Fast forward seven years . . .

I am a sophomore in college, engaged to The Engineer who’s finishing up at Georgia Tech. It’s Friday of a busy weekend. The Engineer has finals and has contracted with me to type his papers up and have them ready to turn in on Monday. He is also to be in the wedding of his best friend from high school, and the rehearsal dinner is that night with the wedding following on Saturday afternoon. My family is out of town, camping in the new Winnebago, leaving Grandmother and Granddaddy to move into our house so that I am chaperoned appropriately.

I work as an administrative assistant to the administrator of Doctors Memorial Hospital in Atlanta, and as I leave work that fateful Friday afternoon and start across Linden Avenue headed to the parking lot where my chariot awaits, a car that had been parked along the curb pulls out quickly and guns it – you guessed it – causing him to run into and over me.

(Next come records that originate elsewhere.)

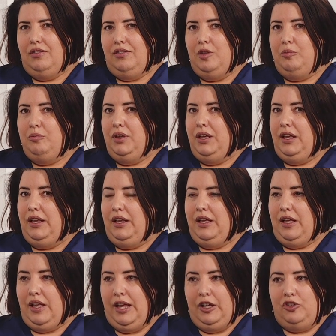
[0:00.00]
them
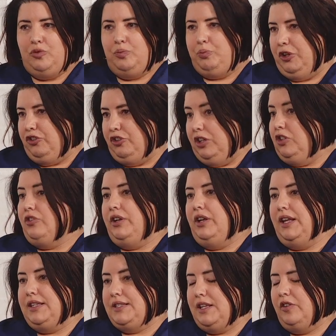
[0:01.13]
each pressure injury
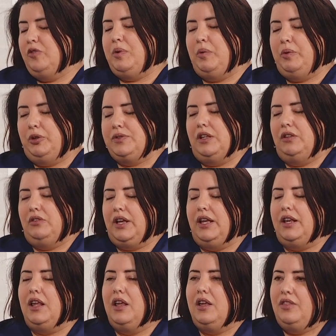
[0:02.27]
itself, but we also look
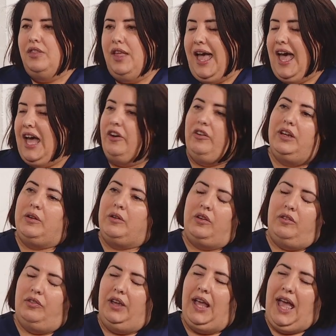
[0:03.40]
at the
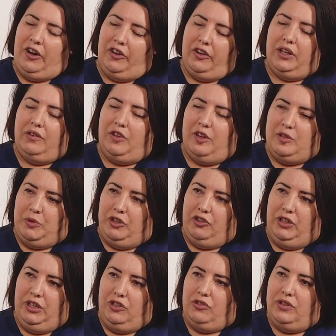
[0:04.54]
aggregate of those
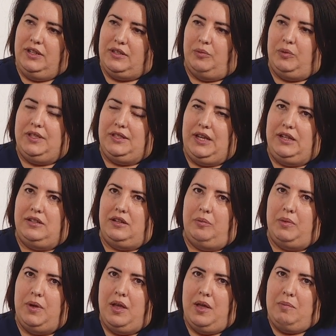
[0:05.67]
pressure injuries, and we tend to
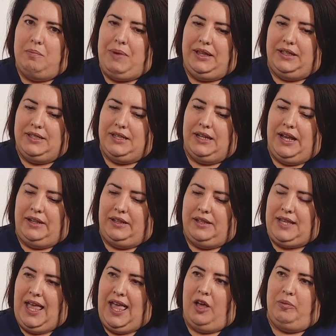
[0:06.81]
balance it out
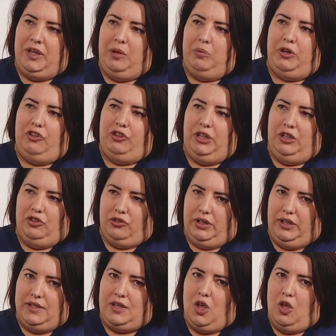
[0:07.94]
as how many pressure
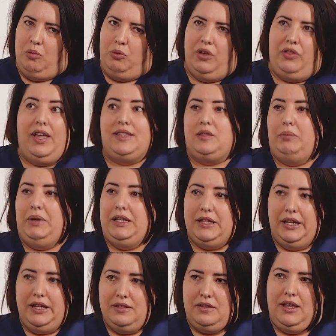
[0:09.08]
injuries per 1,000 bed
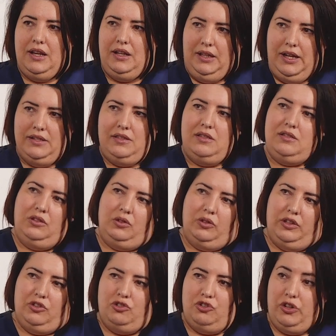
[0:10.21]
days, and that allows us to look
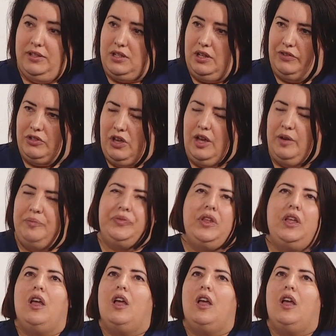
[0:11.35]
at trends over time.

You’ve seen those cartoons where some character is on the ground looking up at the faces that surround her? Well, this time that character was me. I recognized the hospital’s security guard, so I grabbed Tom’s tie, pulled him down further than he thought he could bend, and said, “There’s a gurney in the front hall next to so-and-so’s office. Go fetch it and bring it out here. Get Hazel (in her office, third one on the left) and John (across the hall from Hazel) to come back and help you get me on it.”

Off he went, leaving me there to entertain the onlookers. Eventually he was back, seemingly surprised that the gurney and the people I requested had been right where I said they’d be. Doctors Memorial didn’t have an emergency room, so I kinda’ had to direct things. “Pull the gurney up alongside me,” I told Tom, “and mash that lever right there to lower it down as close as possible. Now, Hazel, I want you to take my left shoulder, John you take my right shoulder, and Tom, I want you to get my feet, and on the count of three – when I SAY ‘3’ – y’all lift me up as gently as you can and lay me down on the gurney. One, two, three.”

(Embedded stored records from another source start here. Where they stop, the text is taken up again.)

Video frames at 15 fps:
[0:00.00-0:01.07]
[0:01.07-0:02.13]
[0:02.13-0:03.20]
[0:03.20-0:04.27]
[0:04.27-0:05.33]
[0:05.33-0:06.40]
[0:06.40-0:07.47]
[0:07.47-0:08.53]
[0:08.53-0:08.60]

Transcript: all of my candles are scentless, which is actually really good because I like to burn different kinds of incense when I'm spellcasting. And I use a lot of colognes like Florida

Then I had them roll me back into the hospital and bring me a phone so I could call The Engineer, Grandmother and Granddaddy, and an orthopedic doctor cause though I didn’t know specifically what, I knew I’d broken something. Turns out it was my left knee, and I had a full-leg plaster cast to call my own. Dr. S. Bethea later tried to hire me away from the hospital, but based on what he offered, I didn’t think he appreciated my skill sets nearly enough for me to make the change. I mean, shoot, if it’d been up to the Doctors Memorial security guard, I’d still be laying in the middle of Linden Avenue, blocking traffic.

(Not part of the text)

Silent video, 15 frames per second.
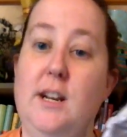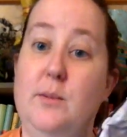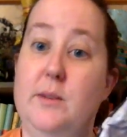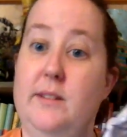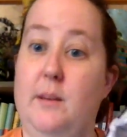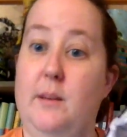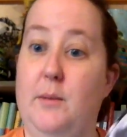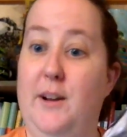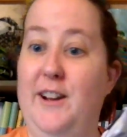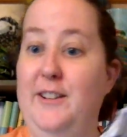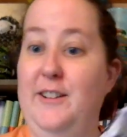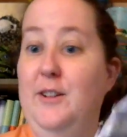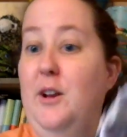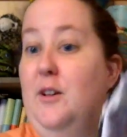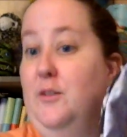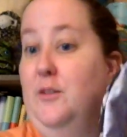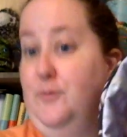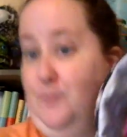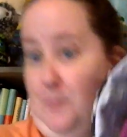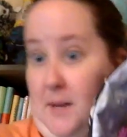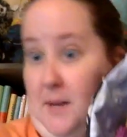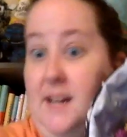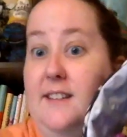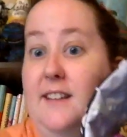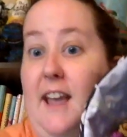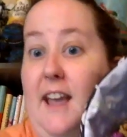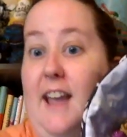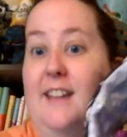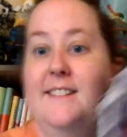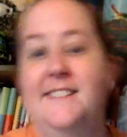with someone mini
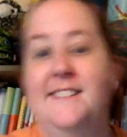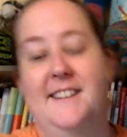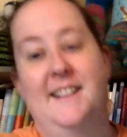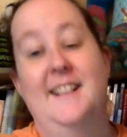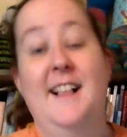skeins,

Mother, Daddy, and The Engineer made up a taxi schedule, getting me to and from work. When The Engineer and I went on dates, I rode in the backseat where I could stretch my casted leg out on the seat, and we held hands over the back of the front seat, leaving him to steer with his left hand. Once we went to a place that offered valet parking, and you should’ve seen the look on the parking attendant’s face as he tried to figure out which door(s) to open. Fortunately for him, I had it all figured out by then and could direct.

When I went in for my fifth week checkup, The Ortho took an x-ray and said he didn’t think my leg was ready to come out of the cast. I grabbed him by the tie, pulled him down to my eye level, and said, “Go get your saw ’cause I’m getting married next weekend, and I’m not wearing this plaster cast under my pouffy white dress or on my honeymoon. Now scoot.”

He did, and I didn’t, and well, I’ll tell you more about that another time.

Oh, and the worst thing about when I got hit by the car (depending on who you ask)? I was wearing Jan’s dress, and when the car pushed me along Linden Avenue, the asphalt rubbed a hole in the upper back shoulder area. She was not happy, even after the dry cleaners did what I thought was a decent job of mending.